Но на этот раз Ирод, казалось, был смущен. Тихим голосом он обещал Варыньскому, что узнает обстоятельства грубого обращения с женщинами и что такого больше не повторится.

Благодаря особой впечатлительности Варыньского, на нем очень отражались жандармские фокусы, лишая его спокойствия, столь необходимого при его болезнях.

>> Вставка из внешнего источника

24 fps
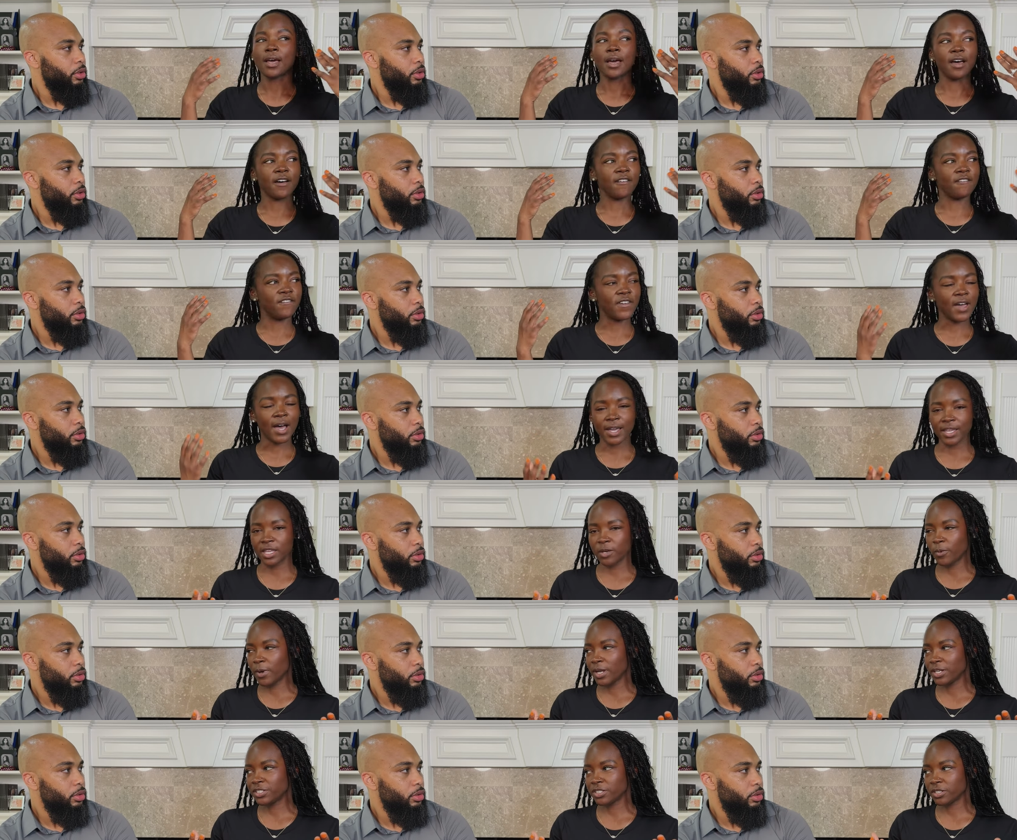
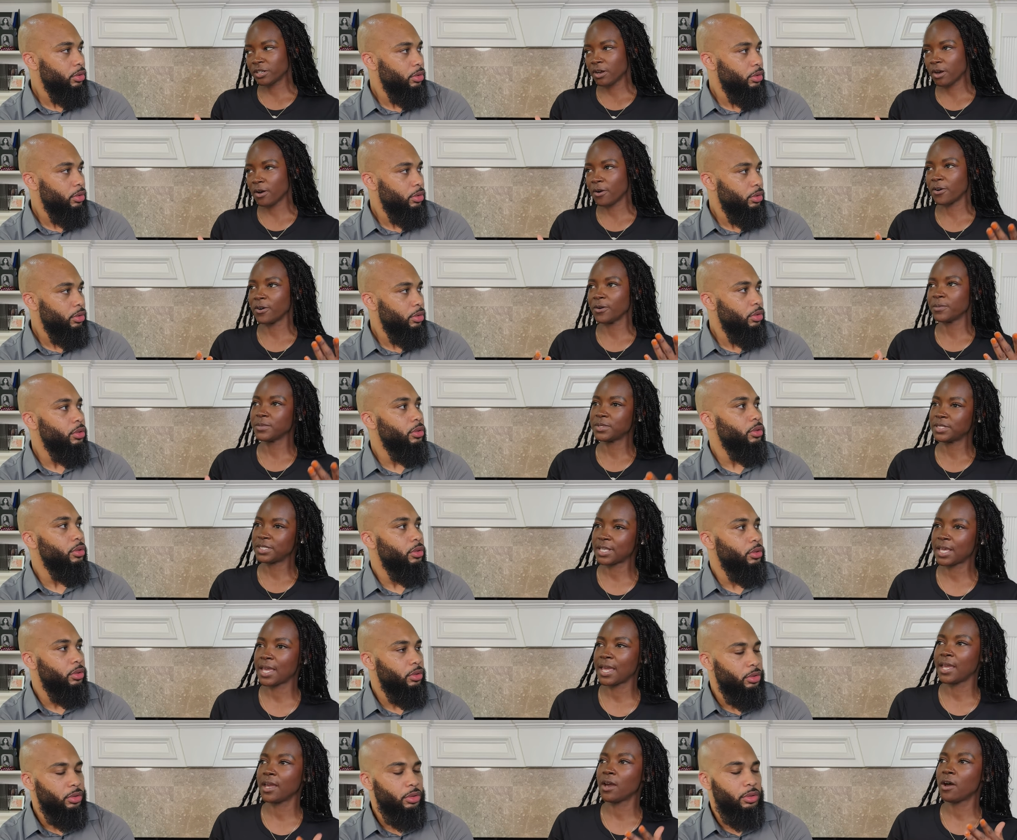Speaker 1: evaluate your home,
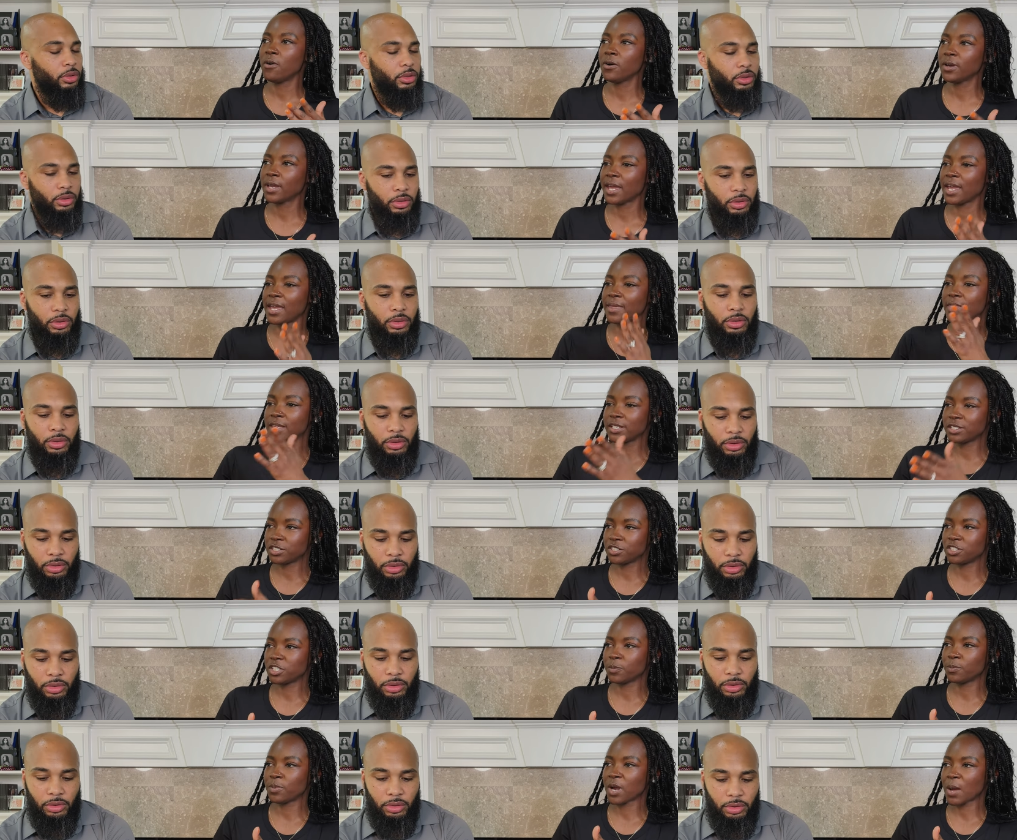say, okay, this is
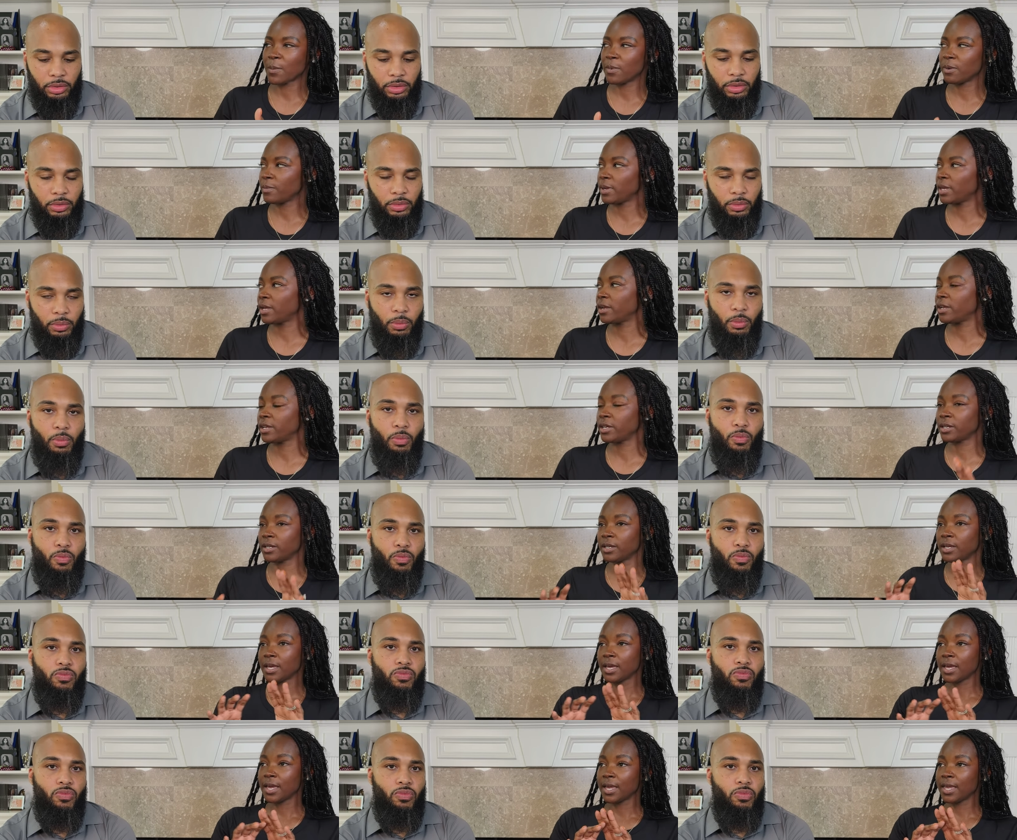your problem area.
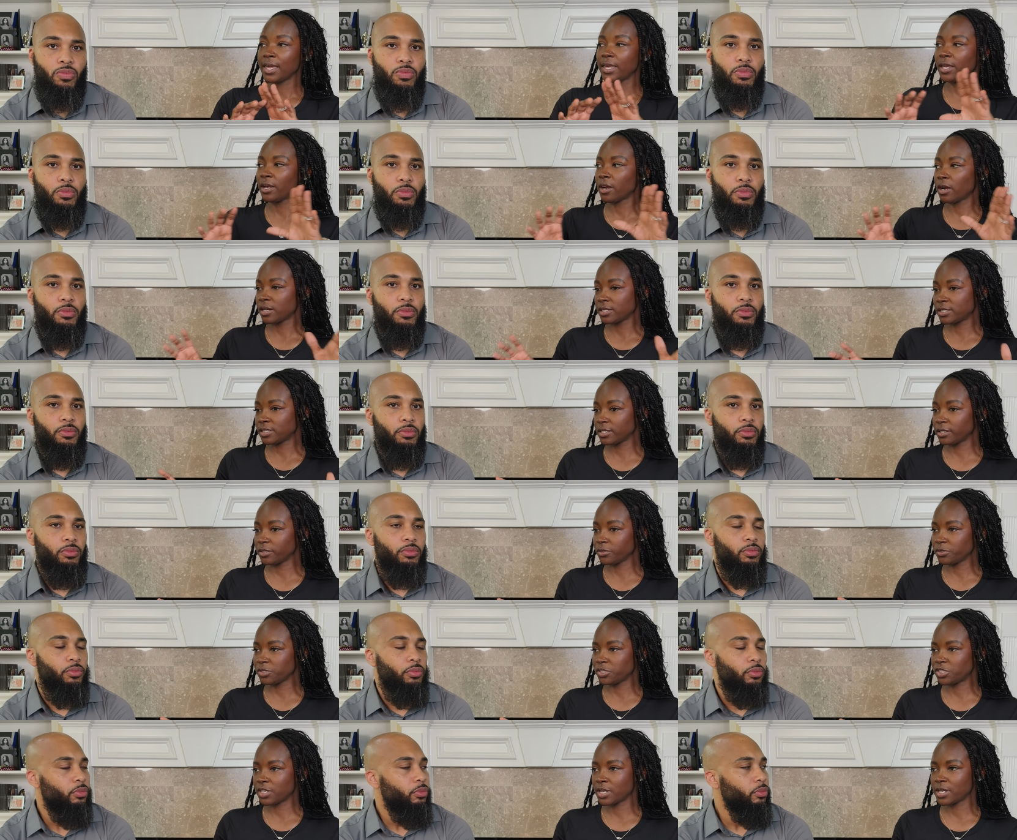Here are
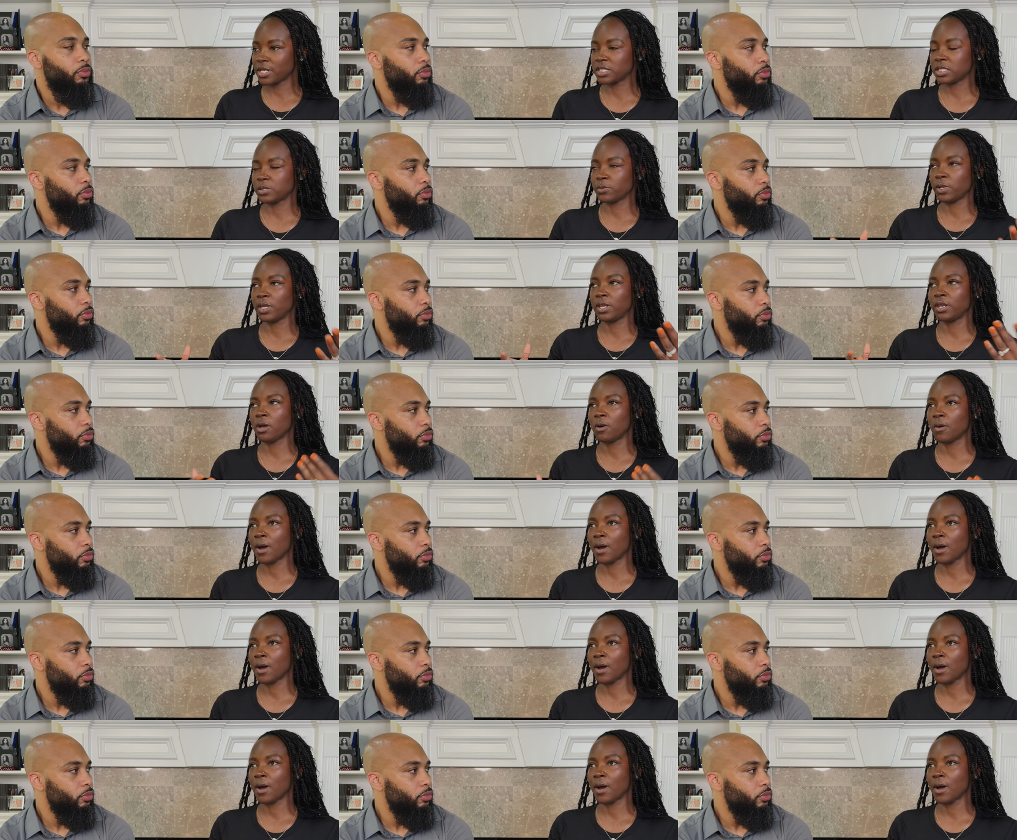solutions. We know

Когда мы впервые вновь увиделись с ним через девять месяцев после прибытия в Шлиссельбург, у него уже была цинга, опухли ноги и он с трудом ходил. А ведь ему тогда только что исполнилось тридцать лет! Воистину он истратил свое здоровье на борьбу за лучшее будущее; все лишения, которые он терпел в эмиграции, в Королевстве, находясь на нелегальном положении, в тюрьмах Варшавы и Кракова, разом сказались и превратили неукротимого борца в немощного старца. К желудочным болезням добавились невыносимые зубные боли. Врач Нарышкин рвал ему зубы, однажды сломал одни, оставив корень, который начал загнивать, отчего воспалилась челюсть. Рассказывая мне об этом на прогулке, Людвик просил не сообщать товарищам, поскольку Нарышкин, по его словам, был не виноват. При всей своей энергии и решительности Людвик был так деликатен, что диву даешься! Он опасался, что кто-нибудь из нас мог упрекнуть Нарышкина! Надо сказать, что врач — редкая скотина — никак не заслуживал такого отношения.